I've been having trouble writing lately and I think I've figured out why: When you are reading Leo Tolstoy's War and Peace, that is all you are doing until it’s finished. It is total occupation of the mind and goes on for a long time. This week I came to the end of all 1348 pages after a month of reading, having started in the interval between Christmas and New Year. I am now liberated to go on to other things.
Somewhere in my mid-teens, perhaps fourteen or so, I took my mother's university copy of War and Peace off the shelf in the back room of our house. I had got it in my head that to read such a book was proof one was intelligent or worldly, and back then I was eager to demonstrate I was grown up and didn't need any more guidance. By this point in my life I had read large parts of the Bible out of interest (we weren't religious), the Dictionary, and many entries from my father's childhood encyclopedia set from the 1940s. I figured War and Peace was just another quasi-boring challenge that would somehow make me a better person.
It's a good thing I didn't tell anyone at the time of my plan to read the “greatest novel ever written” since I gave up five pages in, bogged down by long Russian names and titles, unaware of even the most basic historic knowledge which would provide some reference points for the opening scene at the salon of Anna Pavlovna.
I carted that copy of War and Peace around with intentions to read it for a long time, but along the way I stopped associating reading with "becoming a better person," and there were much more interesting things to read in any case. I forgot about it as a goal entirely, though I did later develop a love of 19th century classic literature a la Austen, Hardy, James, Elliot, and Dostoevskey.
I've always been a reader, but my discipline for books waned with the rise of the Internet. I know I’m not alone in the fact my attention span changed from the late 1990s onwards.

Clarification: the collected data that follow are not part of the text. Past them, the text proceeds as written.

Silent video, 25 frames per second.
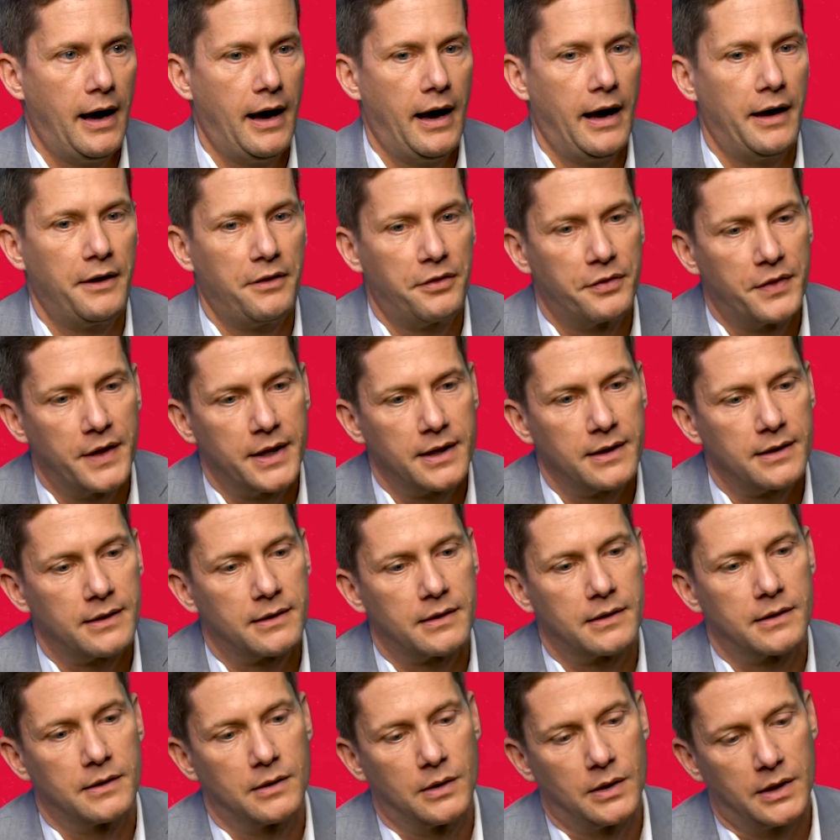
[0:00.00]
I
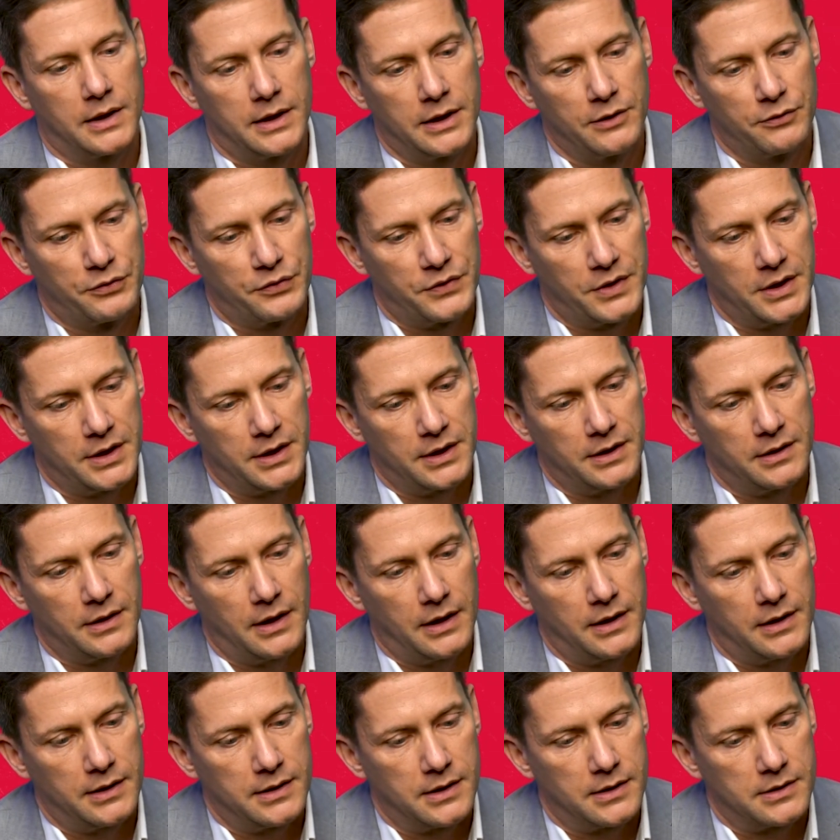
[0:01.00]
think if the
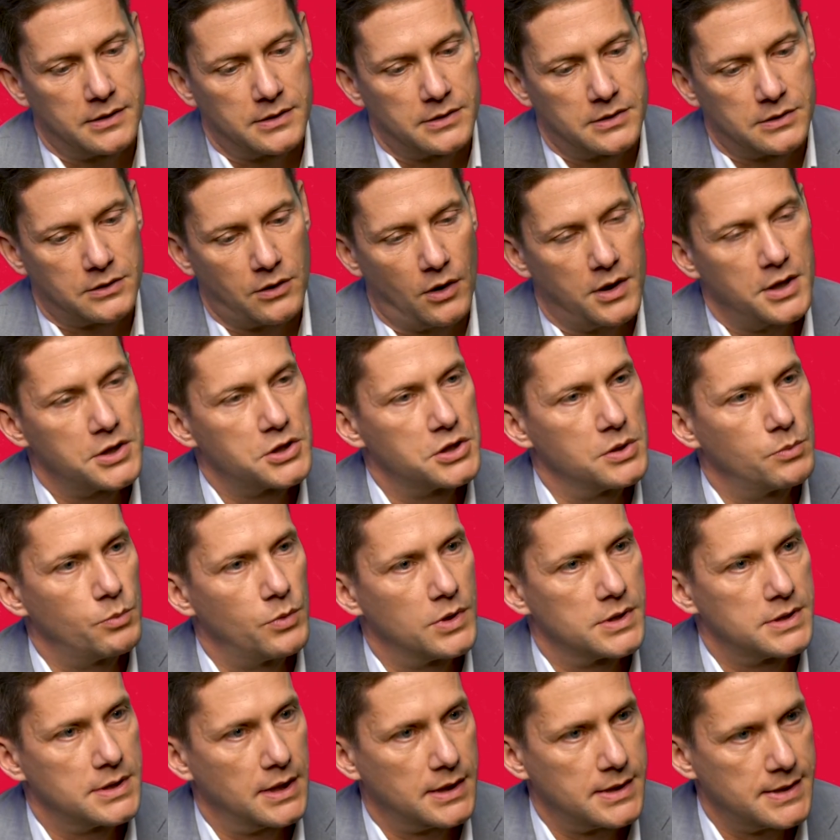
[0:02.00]
scholarship
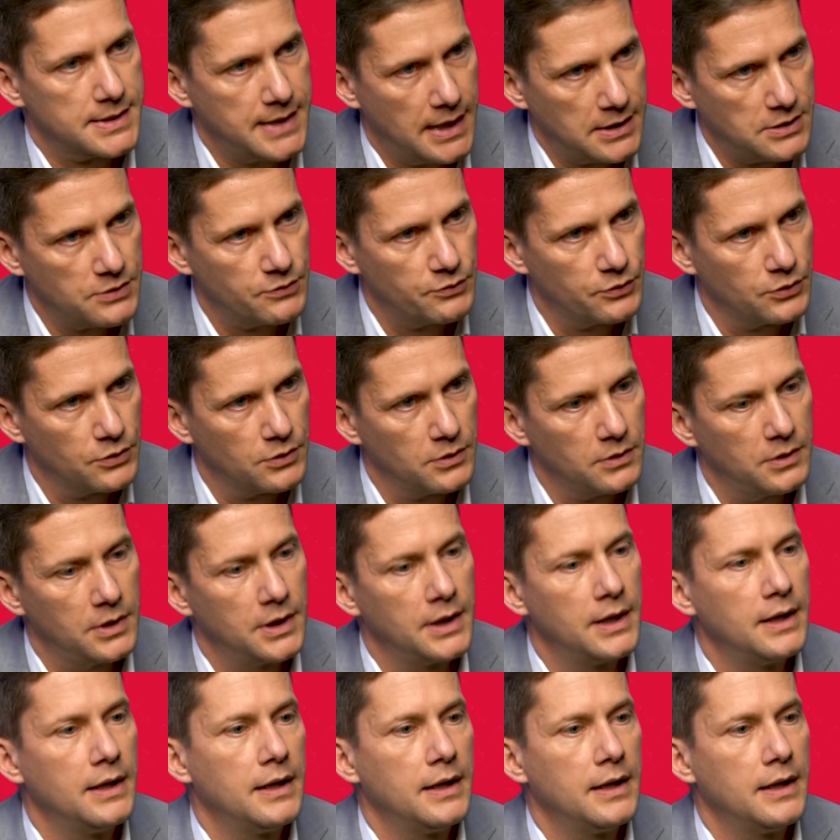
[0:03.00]
was successful,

As a young adult, I could spend hours in bed reading novels, would pour over newspapers and magazines on coffee shop afternoons, and did the New York Times crossword puzzle on Sundays (with help)–but by my late twenties, that ability to concentrate had started to wane. New responsibilities in career and relationships were partially responsible, but I can’t discount that this period of faltering attention coincides with the rise in laptops and cell phones, devices which I have steadily owned since the early 2000s.
The bad habits started small, but picked up over the years. Instead of turning to books, I sat in front of a screen for indeterminate periods of time, endlessly scrolling for news and entertainment. When I did pick up a book, audible notifications from my devices ceaselessly beckoned me to return, distracting me from reading at pace and ruining any chance of becoming absorbed in the story. With the phone charging beside the bed at night, it was the first thing I turned to in the morning and it ate up the initial thirty minutes of my day. I could feel my attention for things changing, not only in reading, but in conversation, in classrooms, and at work. It became increasingly difficult to exercise my mind for any length of time. I told myself that distractibility was part of the aging process, perhaps triggered by stress or anxiety, but over time I recognized my response to devices as a kind of addiction, something I was turning to hundreds of times per day.

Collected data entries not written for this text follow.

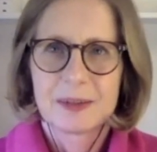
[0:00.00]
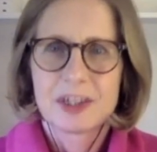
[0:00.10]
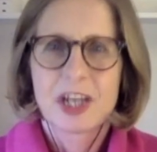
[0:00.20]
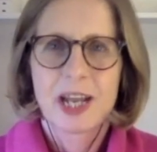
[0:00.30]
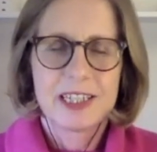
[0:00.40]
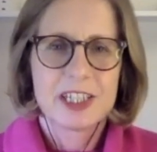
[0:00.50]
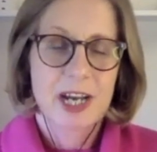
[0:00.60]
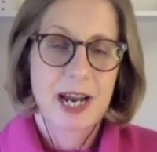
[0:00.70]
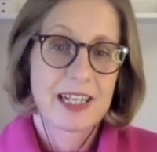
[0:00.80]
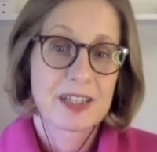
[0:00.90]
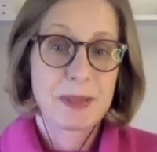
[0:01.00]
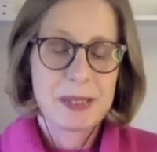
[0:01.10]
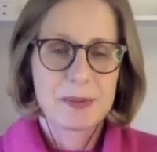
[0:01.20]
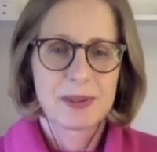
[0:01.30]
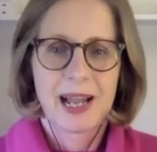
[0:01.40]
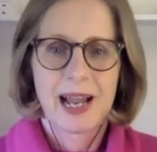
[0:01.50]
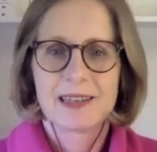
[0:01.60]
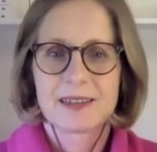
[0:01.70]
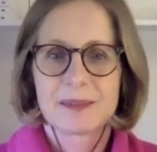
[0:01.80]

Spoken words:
change and people as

I’m not sure what the specific catalyst was, though the seeds for change were definitely in the graduate school program I entered just shy of forty. Suddenly I was required to read extensively, retain, and synthesize information. An academic course in which I documented the history of research into neuroplasticity, followed by another delving into the concept of spiritual enlightenment, started me on a path of meditation study. Long periods of sitting focused on the breath helped me see the tendencies of my mind with more clarity, and trained me away from reaching for distraction when I was bored or uncomfortable. At the same time, new research exploring the impact of social media on attention became available and I learned I wasn’t alone.

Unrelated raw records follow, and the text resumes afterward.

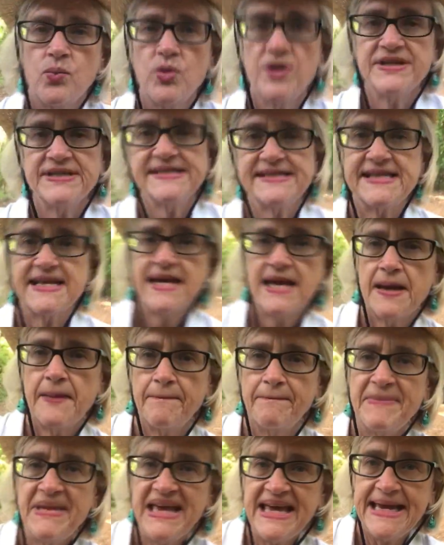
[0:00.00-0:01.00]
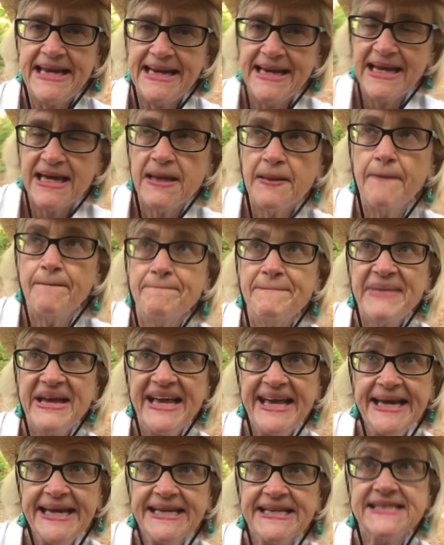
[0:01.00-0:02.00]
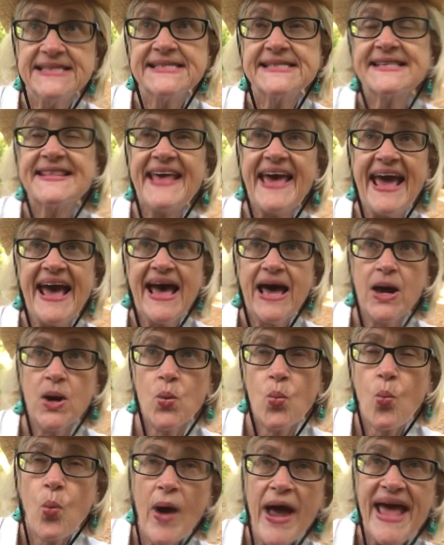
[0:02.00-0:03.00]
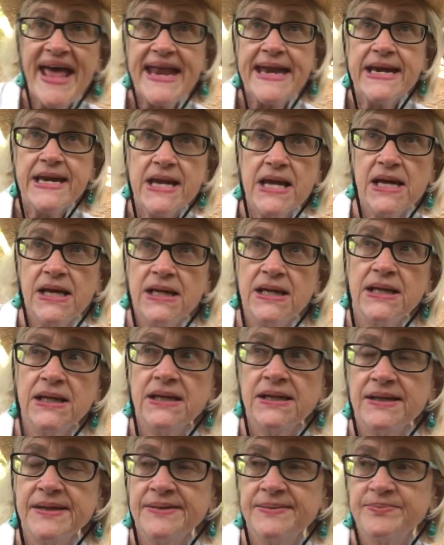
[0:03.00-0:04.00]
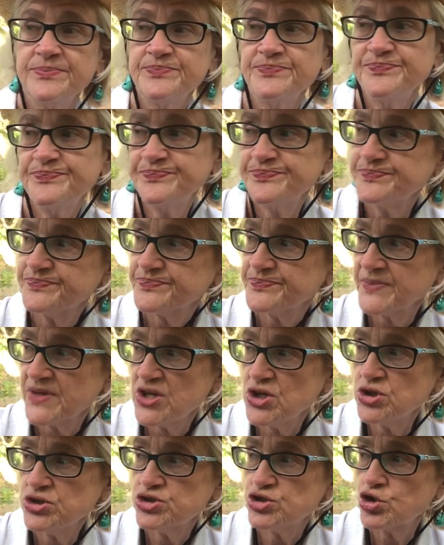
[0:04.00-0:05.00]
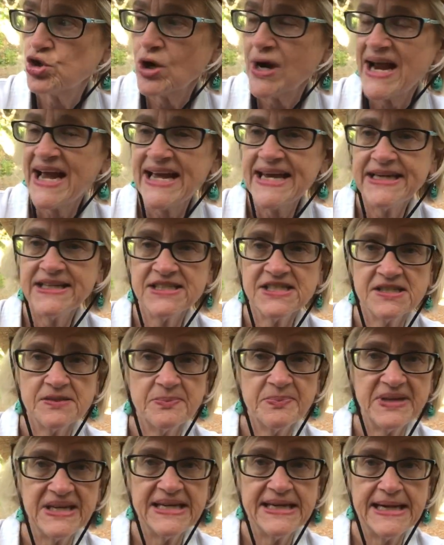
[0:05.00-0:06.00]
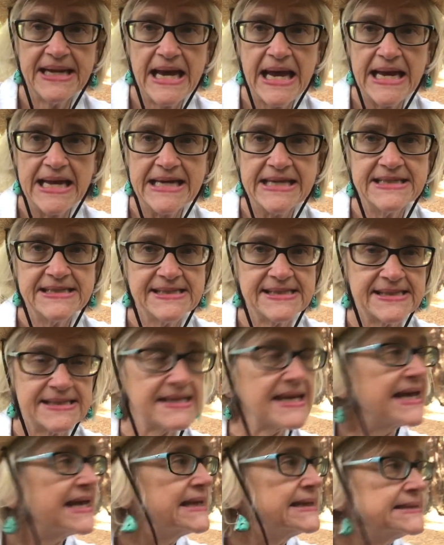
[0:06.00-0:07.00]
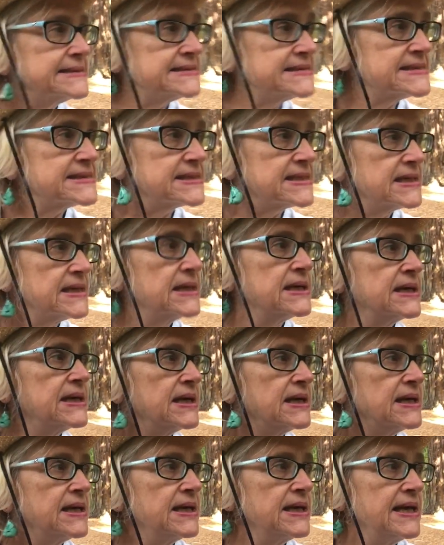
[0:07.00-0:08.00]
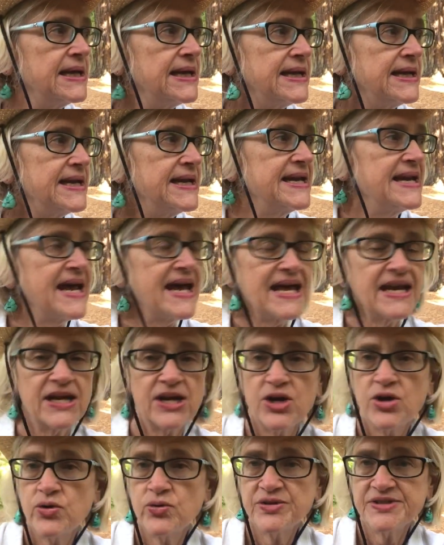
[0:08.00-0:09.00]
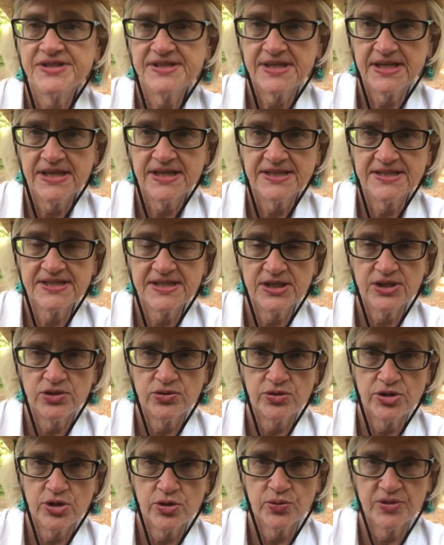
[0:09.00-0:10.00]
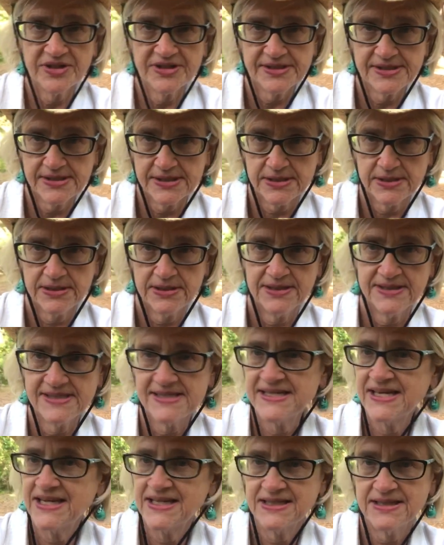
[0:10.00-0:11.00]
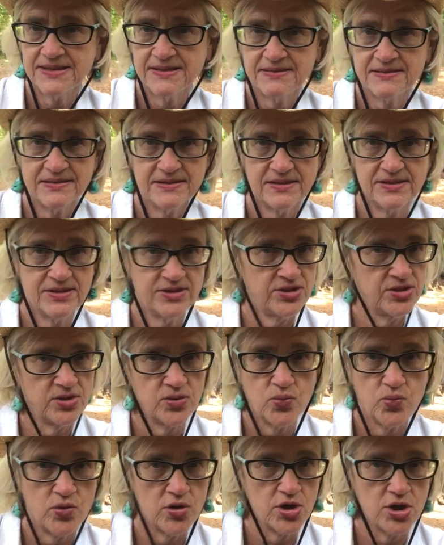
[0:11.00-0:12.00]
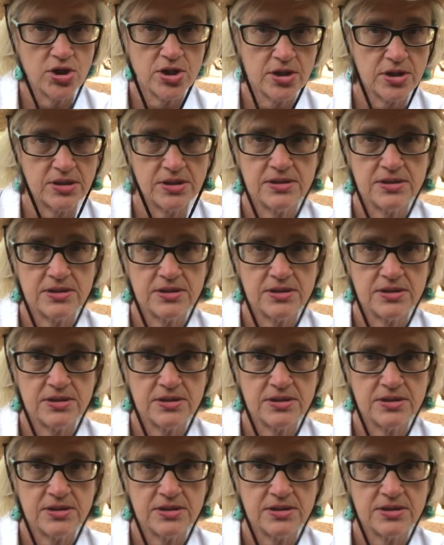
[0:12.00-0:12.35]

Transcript: what does that mean? It means that when you're trying to be nice and not notice things that you notice, it's not gonna work.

Armed with more awareness, I made a few changes to my phone habits which I maintain to this day - turning off audible notifications, not using it as an alarm clock (and charging it away from the bedroom), and keeping it face down more than an arm's length away from me when I’m reading. These actions in addition to daily meditation helped return a certain amount of mind space to me.
What really shifted my attention back to reading with intensity, however, was the start of the pandemic when the door to life outside the home slammed shut. My calendar for Spring 2020 was fully booked with work and union travel until the shutdown announcements came. Those first few weeks were spent anxiously cancelling flights and hotel rooms, doomscrolling, and watching daily provincial and federal briefings. But once the initial stress was out of the way, the clock began to tick on daily life while I waited for things to start up again. And that was when I rediscovered my ability to lie in bed for long stretches, immersed in story.
With all those hours freed up, the novel came back to me as a way to travel, to witness the lives of others, and to see through eyes not mine. In the last two years I have read about 150 books and been transported around the world, back and forwards in time, and into specific experiences I could have no other way than through fiction. Although my mind is not as quick as it was in younger years, this capacity for absorption in literature has felt like a return to the mind I possessed before the Internet fully colonized it.
Which brings me back to War and Peace, which I now understand I couldn’t have read in my teens with any enjoyment, and without rewiring my brain I might never have returned to. When travel to visit family was cancelled last month due to illness, I had some hours of unexpected free time and the quiet felt a lot like the early days of the pandemic. Perfect for immersing myself completely into early 19th century Russia. I made much headway into the plot during those days off work, drawn in by salon scandals, political debate, and the romantic lives of the minor nobility. So taken was I by the characters I did not even skim the battlefield scenes, as I wanted to follow their lives wherever they went (though I did speed read Tolstoy’s polemics on historical understanding and the need for land reform sprinkled throughout).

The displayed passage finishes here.